Разговор с Гойей | страница 5



При желании впасть в ошибку и произвольно заменить причины следствиями я мог бы для тезиса Паоло об антихристовом призвании художника-творца найти новые и более веские доказательства. Но из этих фактов я не стал бы делать подобных выводов.

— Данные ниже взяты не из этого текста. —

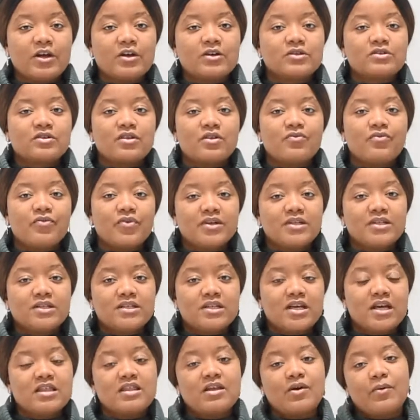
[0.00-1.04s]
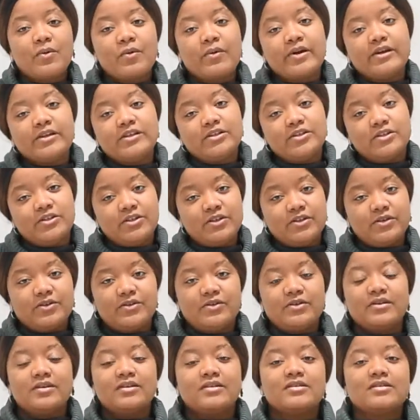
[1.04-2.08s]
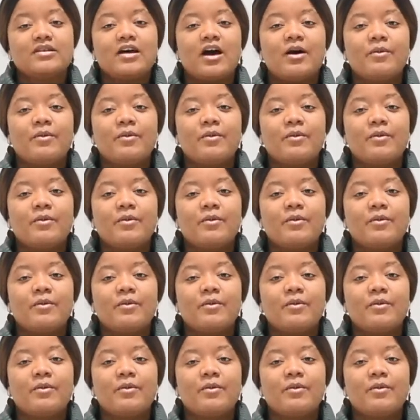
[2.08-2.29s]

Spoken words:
So the first thing that we're going to do is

Я вообще избегаю каких-либо выводов. Однако я вижу факты. Паоло говорил: художник проклят, ибо, как видите, он таков и таков. Я ограничиваюсь констатацией: художник таков и таков. И здесь я во всем согласен с ним.


– У меня в доме жила с матерью маленькая Росарито. (При этом имени старик опустил свой пронзительный взгляд, и на его сомкнутых веках появилась дымка тумана.) Однажды, когда ей было пять лет, я подслушал разговор между нею и одним мальчиком, который только что пошел в школу и хвастался своими познаниями.

– А ты знаешь, кто создал людей? – спросил он.

– Людей? Знаю, дядя Франсиско, – отвечала девочка, указывая на портреты, висевшие в моей мастерской.

Хвастливый мальчуган словно бы вдруг забыл свой катехизис и, заикаясь, пробормотал:

– Бог… бог их создал.

При этом он не сводил глаз с окружавших его портретов, а девочка, показывая ему то одно, то другое лицо, победоносно повторяла перед каждым из них:

– Дядя Франсиско… дядя Франсиско…


В цирке, возникшем на пустыре возле кафе, загремели трубы и барабаны. Пожилой господин умолк. Некоторое время он слушал, не проявляя ни раздражения, ни нетерпения. Инструменты утихали. Осталась лишь какая-то писклявая труба. Под ее звуки старик снова заговорил тихо и отчетливо.


– Для меня цирк – самая пристойная форма театра. Он – наименьшее зло в этом большом зле. В каждом публичном выступлении словно бы есть что-то запретное и постыдное. Когда я был моложе, мне частенько снилось, будто я играю на какой-то сцене, перед невидимой, но строгой и многочисленной публикой, и все время со страхом спрашиваю себя, как это я, незваный и неподготовленный, попал на сцену. И должен исполнять роль, которую даже не успел прочитать и из которой не знаю ни слова.

Невозможно передать, как мучителен такой сон. А я его видел довольно часто.

В жизни мне доводилось сталкиваться и с театром и с актерами. И всякий раз я убеждался, что театр – самое бессмысленное из всех наших усилий. Когда я так или иначе соприкасался со сценой и актерами, я не мог избавиться от отчаянного чувства бесплодности и спрашивал себя: не есть ли ничтожность театра лишь отражение того, что ожидает рано или поздно любое искусство? Когда я вижу медовые соты, сделанные из картона, небрежно размалеванные, которые в какой-нибудь опере горцы преподносят лесному божеству, на другой день у меня пропадает желание есть и рисовать. Дни и ночи меня преследует образ этого мертвого, хуже, чем мертвого – неродившегося предмета, который одинаково далек и от иллюзии и от действительности. И если задаться целью найти символ для театрального искусства, я бы взял эти картонные соты. Жалкий реквизит, который сотни раз пытался сыграть роль меда в глазах людей и сотни раз снова возвращался в ящик для реквизита, грязный, никчемный, ненужный.